**TASK TO CARRY OUT:** Pictures stay out; please output the remaining data exactly.

Collected data
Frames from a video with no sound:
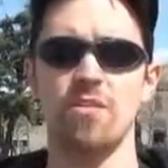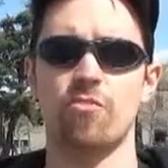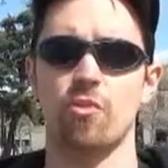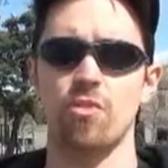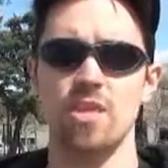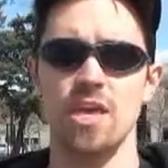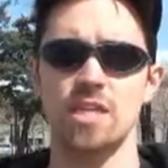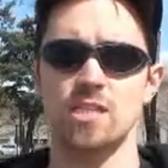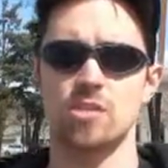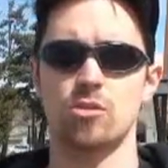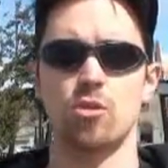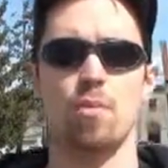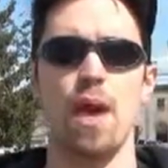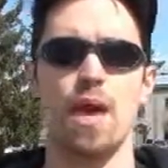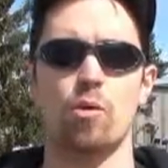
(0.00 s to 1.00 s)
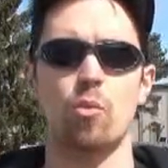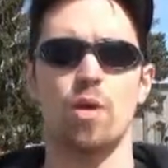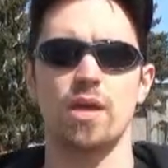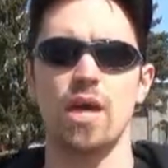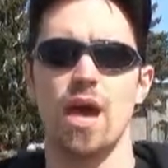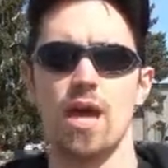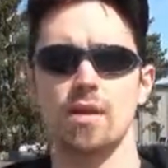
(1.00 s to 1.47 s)
for this, no matter
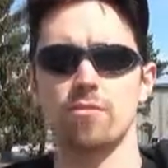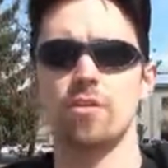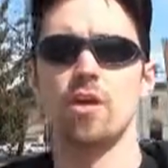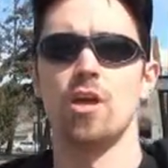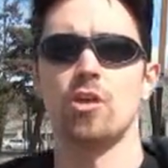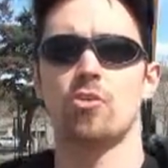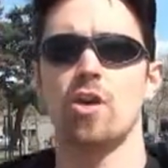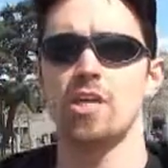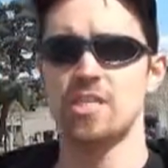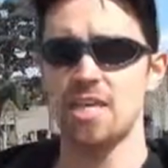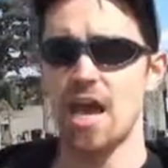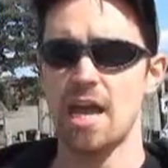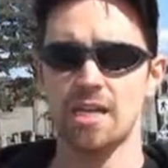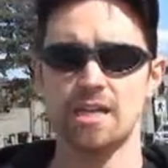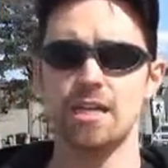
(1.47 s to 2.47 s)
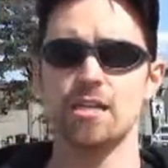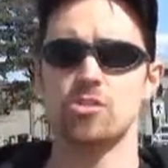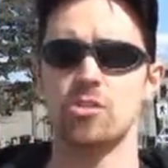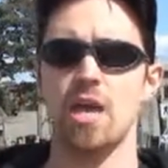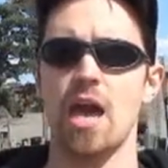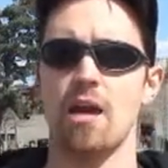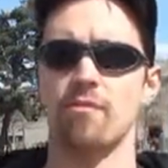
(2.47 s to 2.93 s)
what kind of crazy
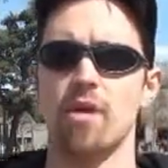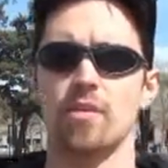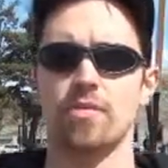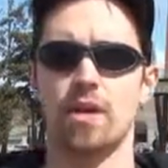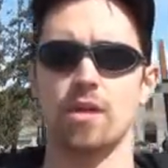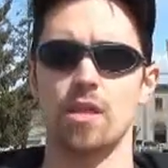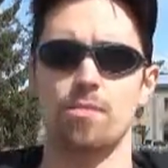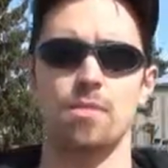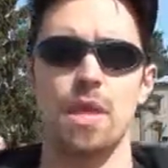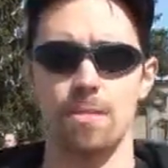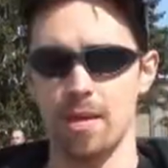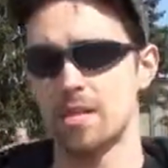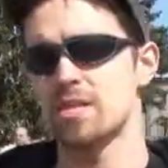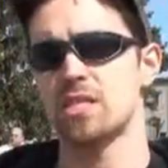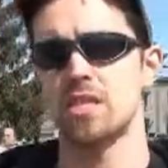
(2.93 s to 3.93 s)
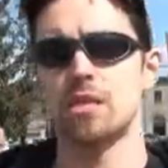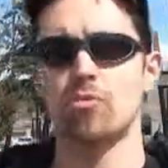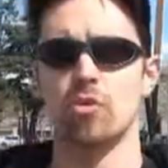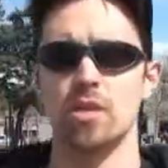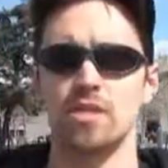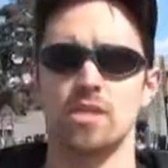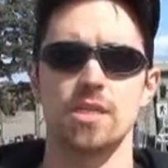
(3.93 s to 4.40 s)
ideas you have out there that may seem
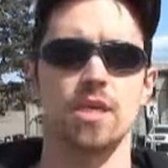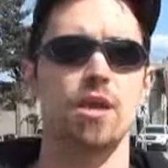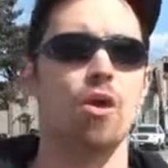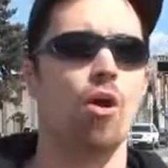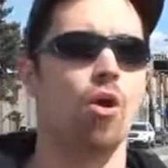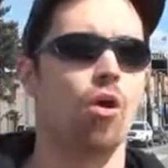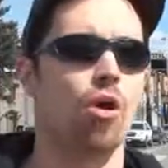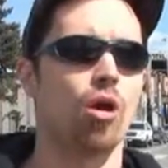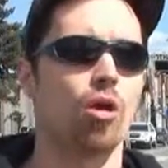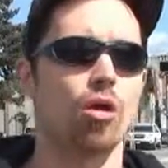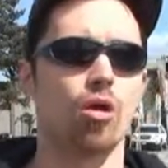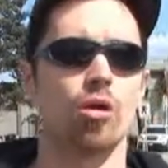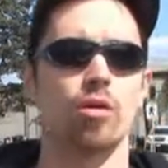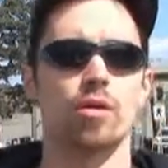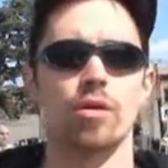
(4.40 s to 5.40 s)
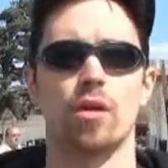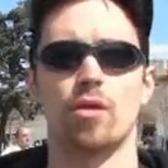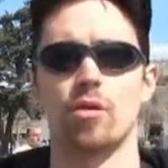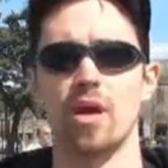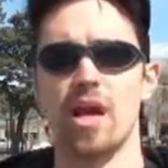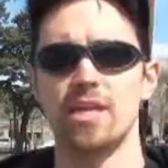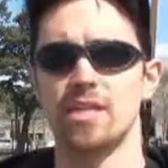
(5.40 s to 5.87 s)
crazy,
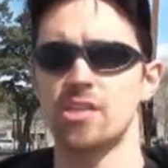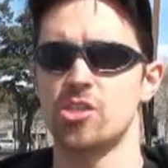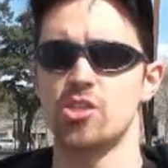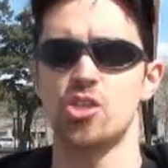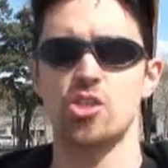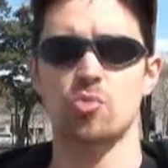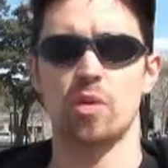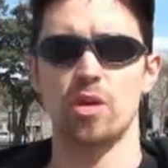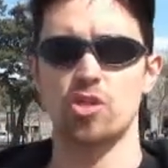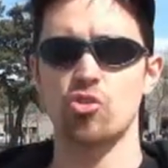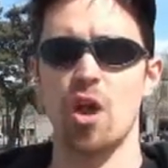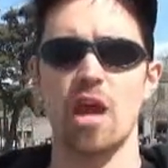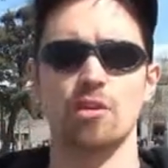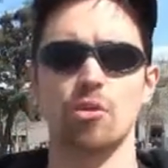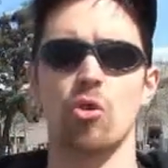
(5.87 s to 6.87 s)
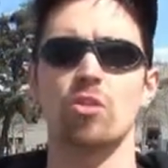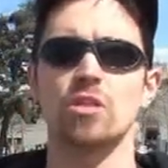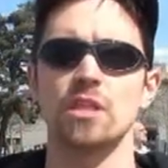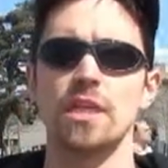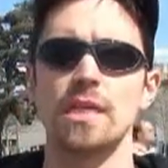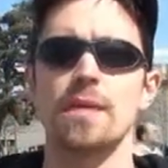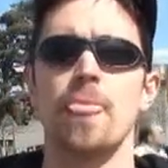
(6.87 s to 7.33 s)
or ideas you just want to try
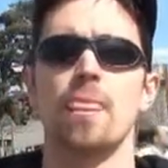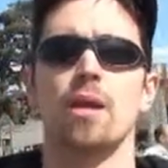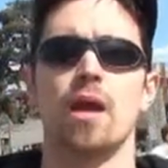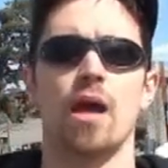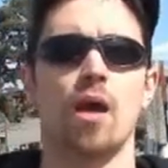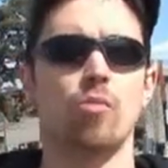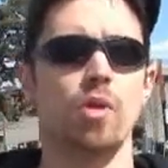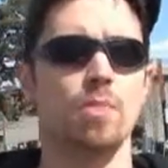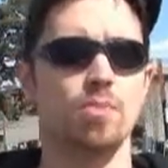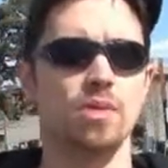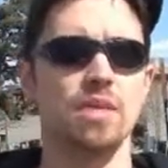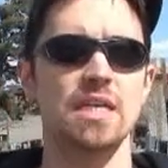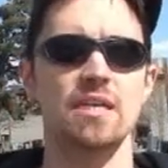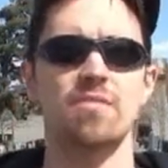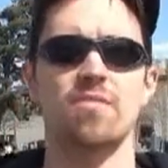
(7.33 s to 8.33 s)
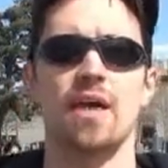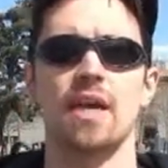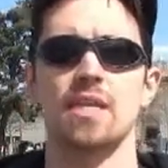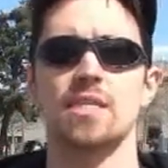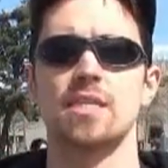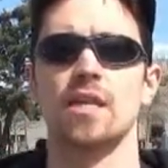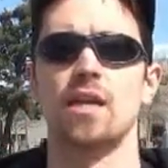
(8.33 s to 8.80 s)
locally, we believe
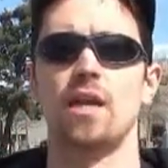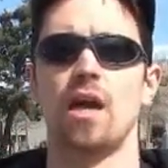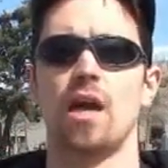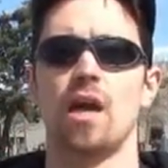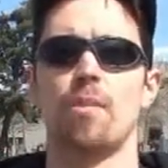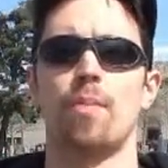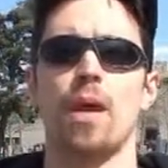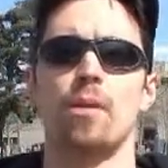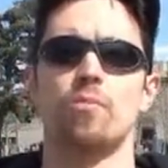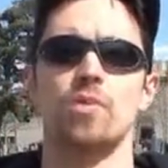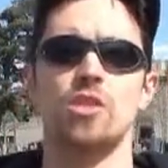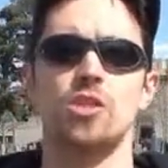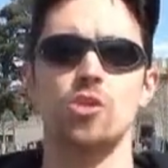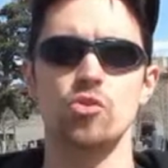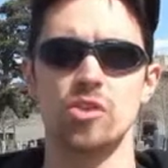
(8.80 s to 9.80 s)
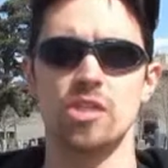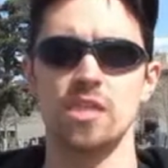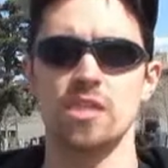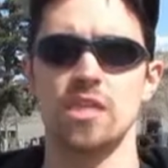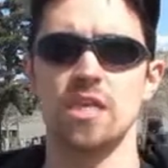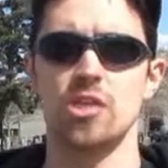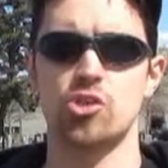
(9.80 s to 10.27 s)
that by
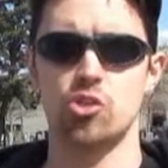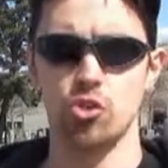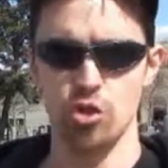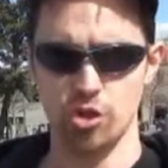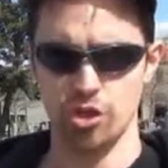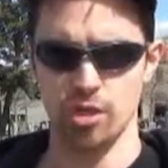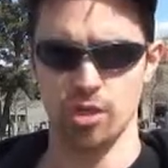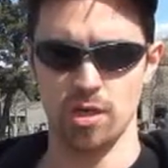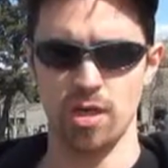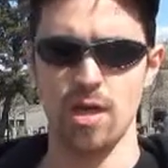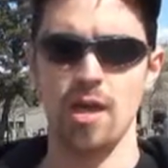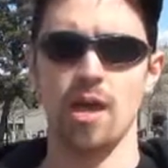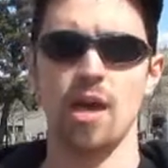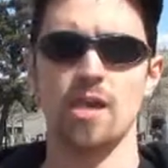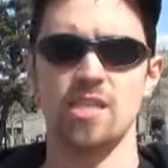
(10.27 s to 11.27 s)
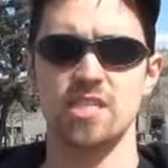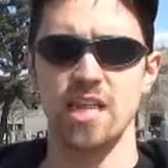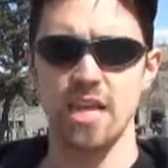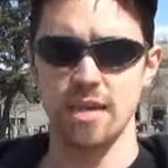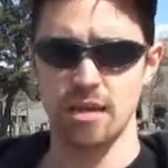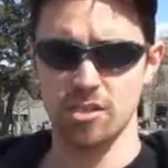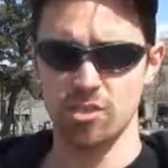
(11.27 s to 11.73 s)
reducing the intrusion,
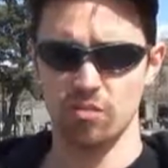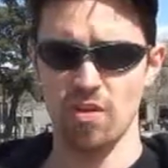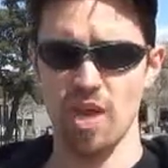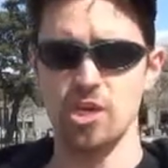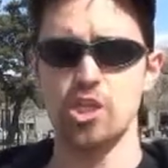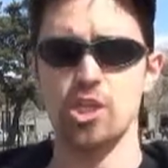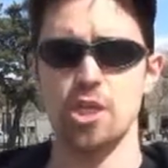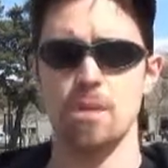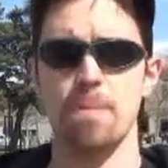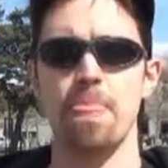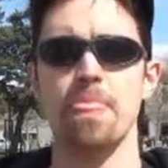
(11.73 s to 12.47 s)
state intervention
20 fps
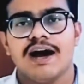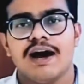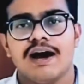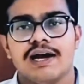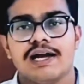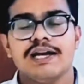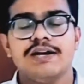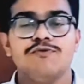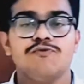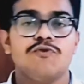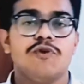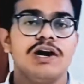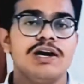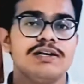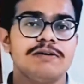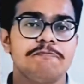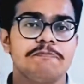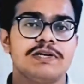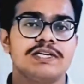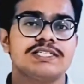in
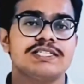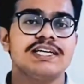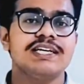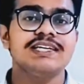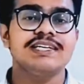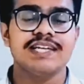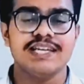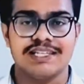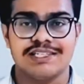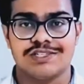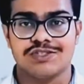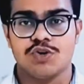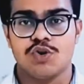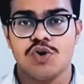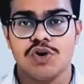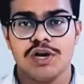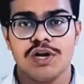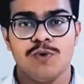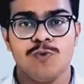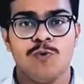what percentage
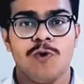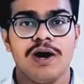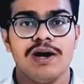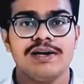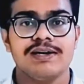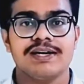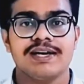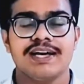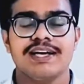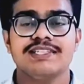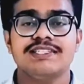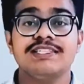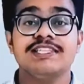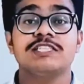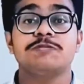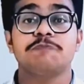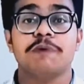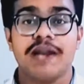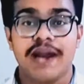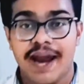or in what
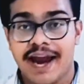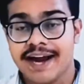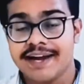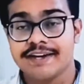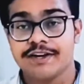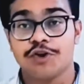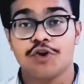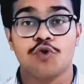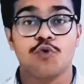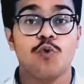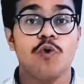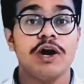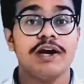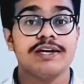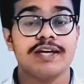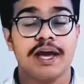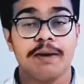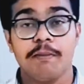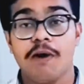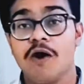kgs per hectare or
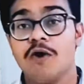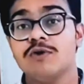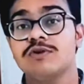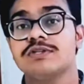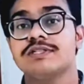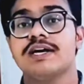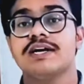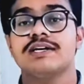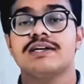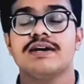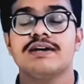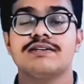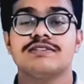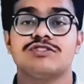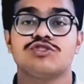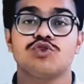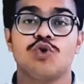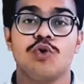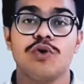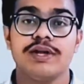what amount that are
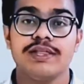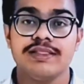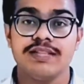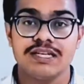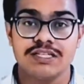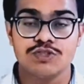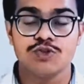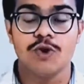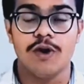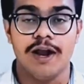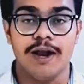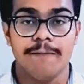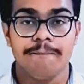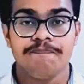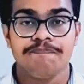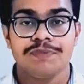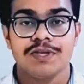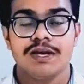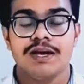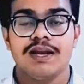stored in the soil.
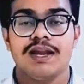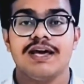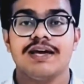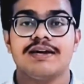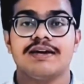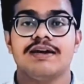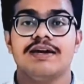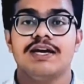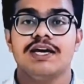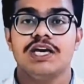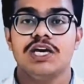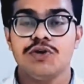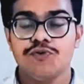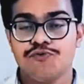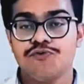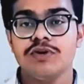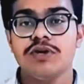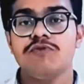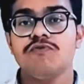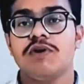Like if
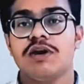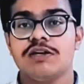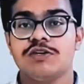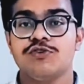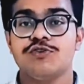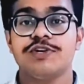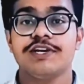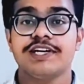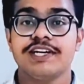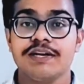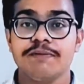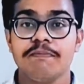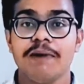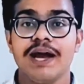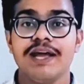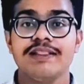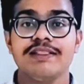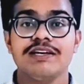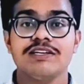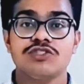we want to
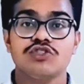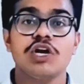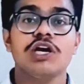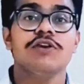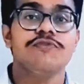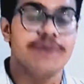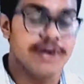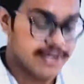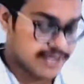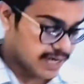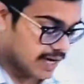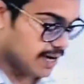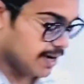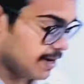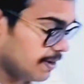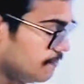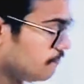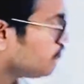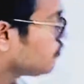determine the soil fertility,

**OUTPUT BELOW:**
Frames from a video with no sound:
(0.00 s to 1.00 s)
(1.00 s to 1.47 s)
for this, no matter
(1.47 s to 2.47 s)
(2.47 s to 2.93 s)
what kind of crazy
(2.93 s to 3.93 s)
(3.93 s to 4.40 s)
ideas you have out there that may seem
(4.40 s to 5.40 s)
(5.40 s to 5.87 s)
crazy,
(5.87 s to 6.87 s)
(6.87 s to 7.33 s)
or ideas you just want to try
(7.33 s to 8.33 s)
(8.33 s to 8.80 s)
locally, we believe
(8.80 s to 9.80 s)
(9.80 s to 10.27 s)
that by
(10.27 s to 11.27 s)
(11.27 s to 11.73 s)
reducing the intrusion,
(11.73 s to 12.47 s)
state intervention
20 fps
in
what percentage
or in what
kgs per hectare or
what amount that are
stored in the soil.
Like if
we want to
determine the soil fertility,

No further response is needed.